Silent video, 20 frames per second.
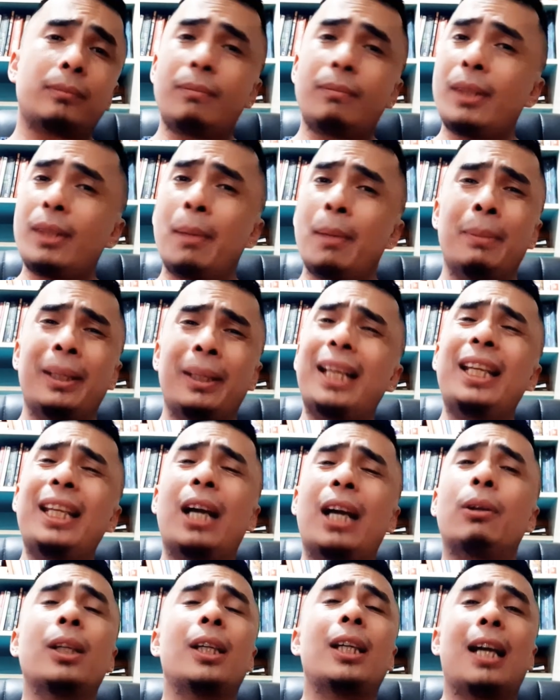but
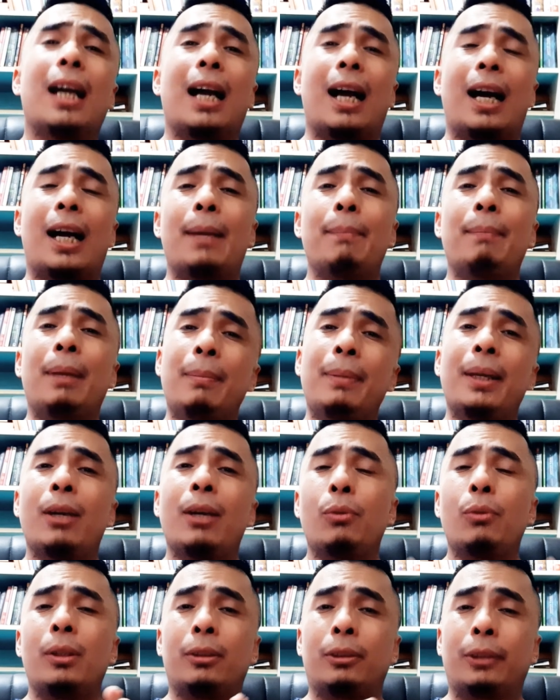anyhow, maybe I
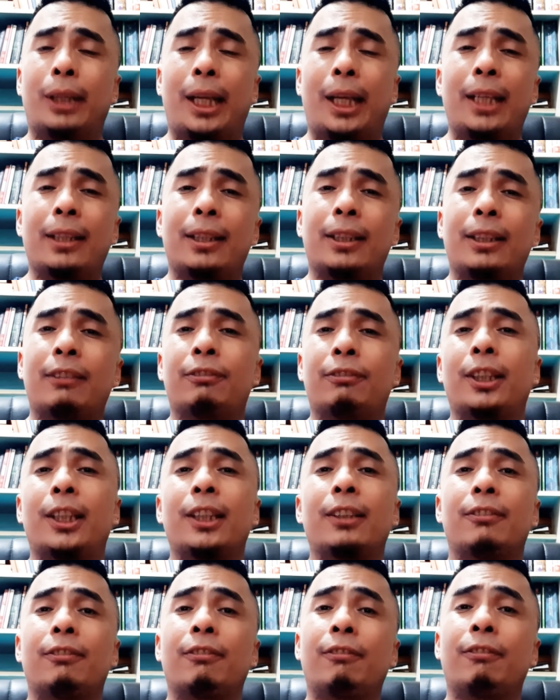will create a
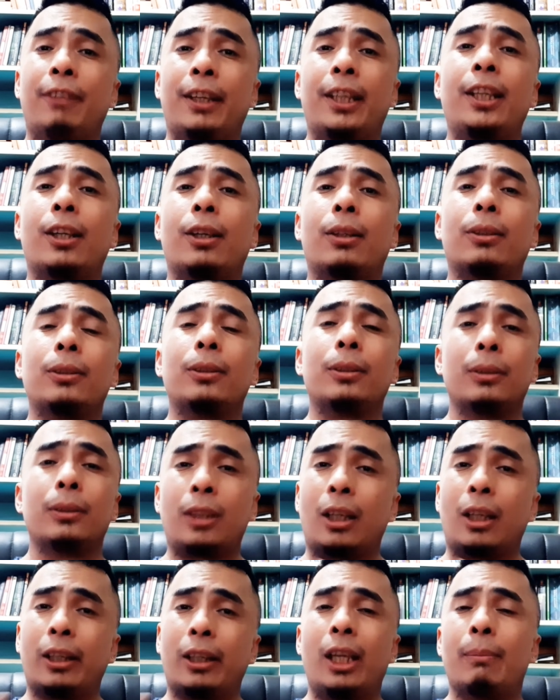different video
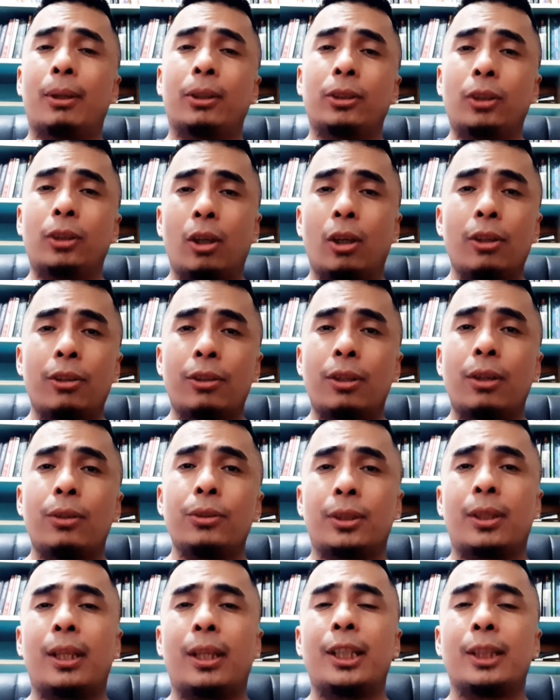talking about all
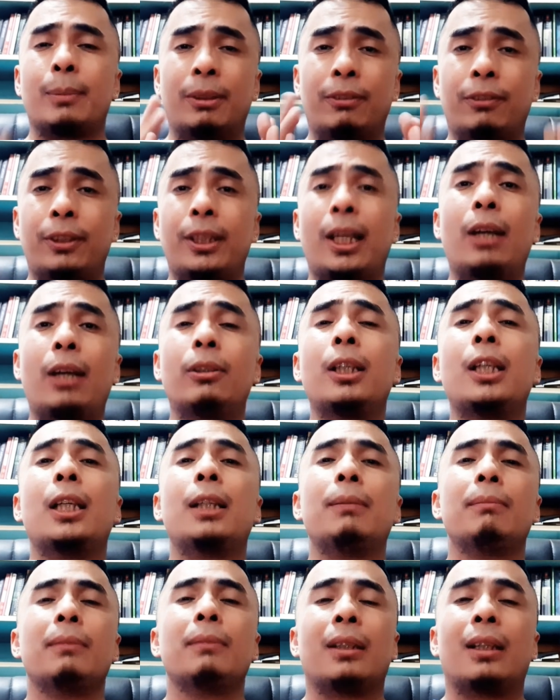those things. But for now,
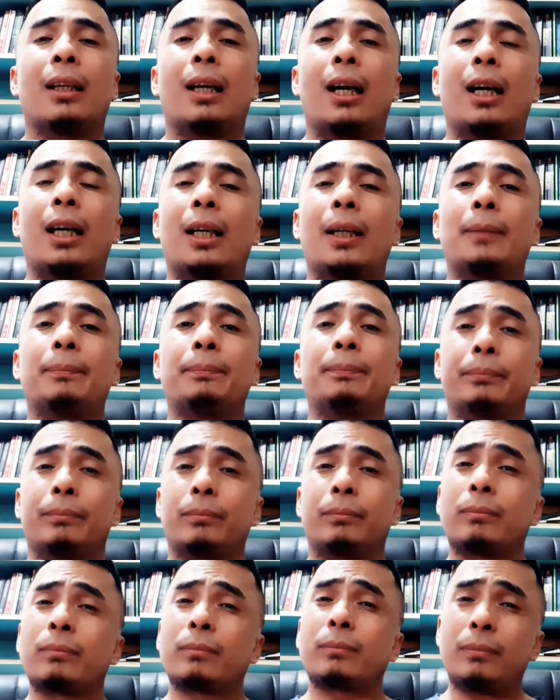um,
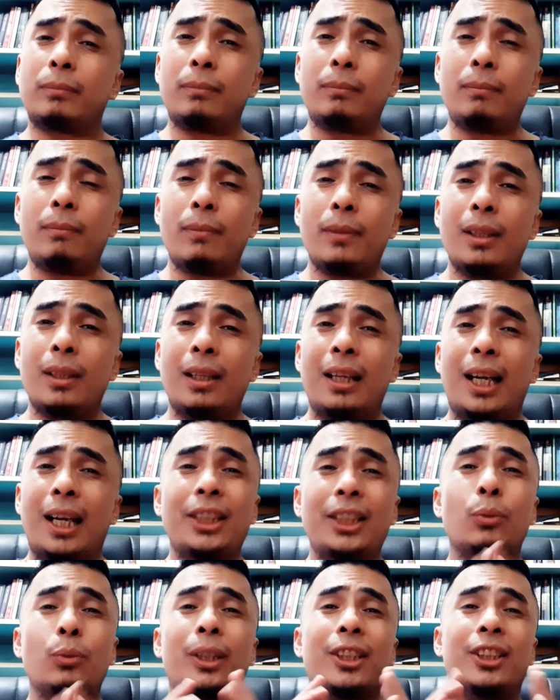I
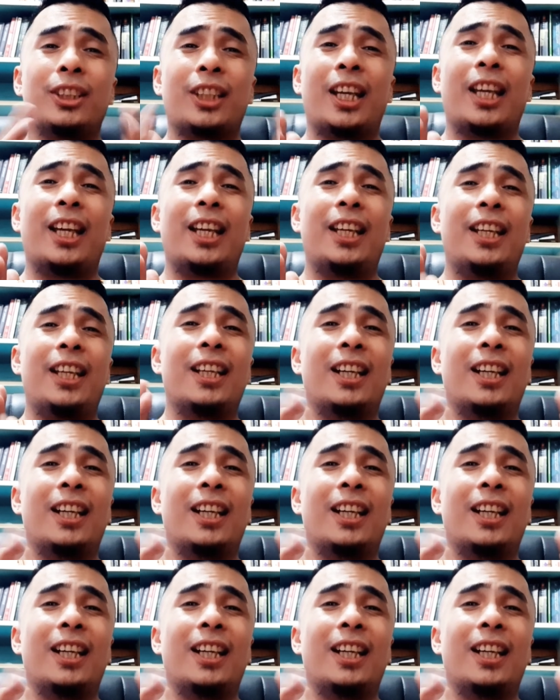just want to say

...

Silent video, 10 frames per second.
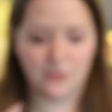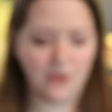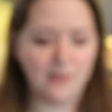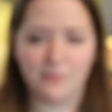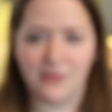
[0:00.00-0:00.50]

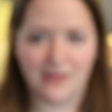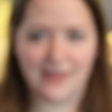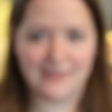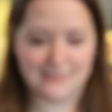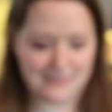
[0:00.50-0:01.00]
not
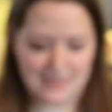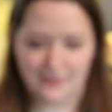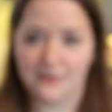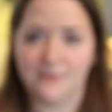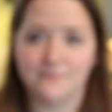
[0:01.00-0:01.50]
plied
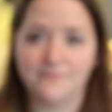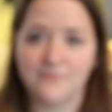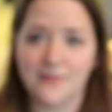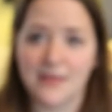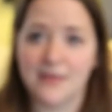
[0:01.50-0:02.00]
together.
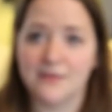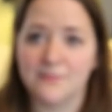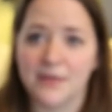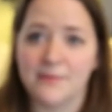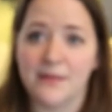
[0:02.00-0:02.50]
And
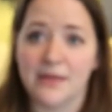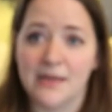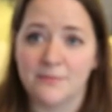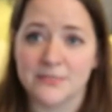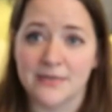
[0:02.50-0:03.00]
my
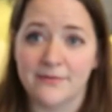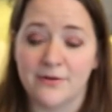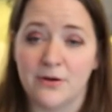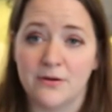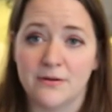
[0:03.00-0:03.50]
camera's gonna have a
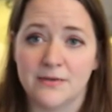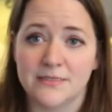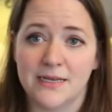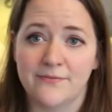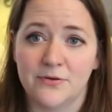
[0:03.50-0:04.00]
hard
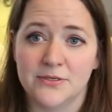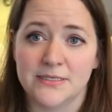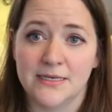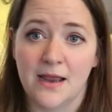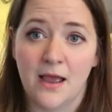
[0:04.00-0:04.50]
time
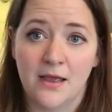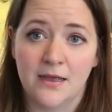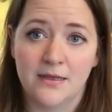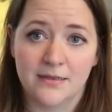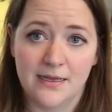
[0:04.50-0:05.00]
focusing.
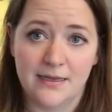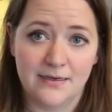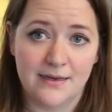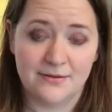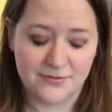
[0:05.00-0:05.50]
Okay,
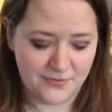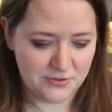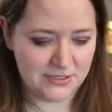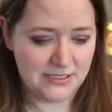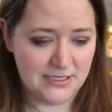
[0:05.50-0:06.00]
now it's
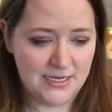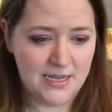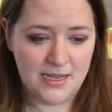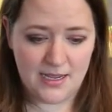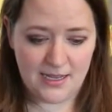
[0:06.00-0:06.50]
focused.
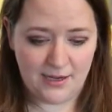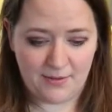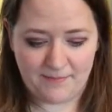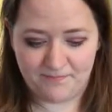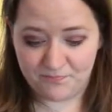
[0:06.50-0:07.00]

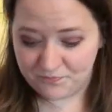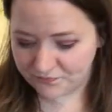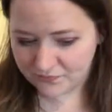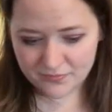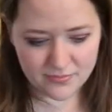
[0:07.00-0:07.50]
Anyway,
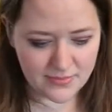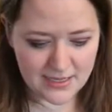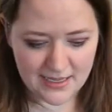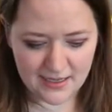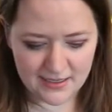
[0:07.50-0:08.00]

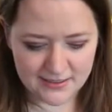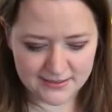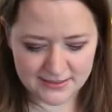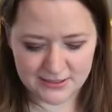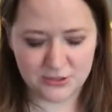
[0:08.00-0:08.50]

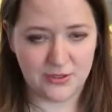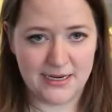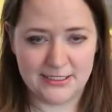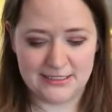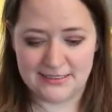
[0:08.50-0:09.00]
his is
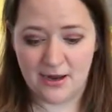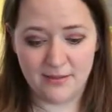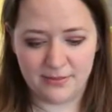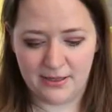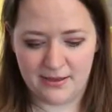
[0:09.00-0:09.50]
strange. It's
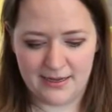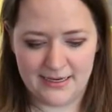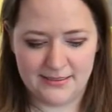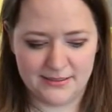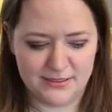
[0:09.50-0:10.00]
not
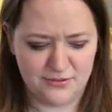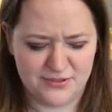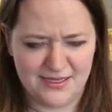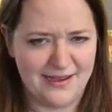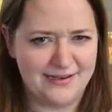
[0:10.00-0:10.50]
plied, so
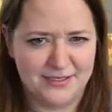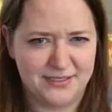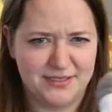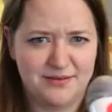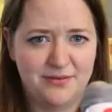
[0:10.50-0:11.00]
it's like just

> [The problem]: Please output, exactly as written, the lines above from the one holding "Silent video, 10 frames per second." through the one holding "[0:06.50-0:07.00]", both included, with the pictures omitted.

> [Completed exercise]:
Silent video, 10 frames per second.
[0:00.00-0:00.50]

[0:00.50-0:01.00]
not
[0:01.00-0:01.50]
plied
[0:01.50-0:02.00]
together.
[0:02.00-0:02.50]
And
[0:02.50-0:03.00]
my
[0:03.00-0:03.50]
camera's gonna have a
[0:03.50-0:04.00]
hard
[0:04.00-0:04.50]
time
[0:04.50-0:05.00]
focusing.
[0:05.00-0:05.50]
Okay,
[0:05.50-0:06.00]
now it's
[0:06.00-0:06.50]
focused.
[0:06.50-0:07.00]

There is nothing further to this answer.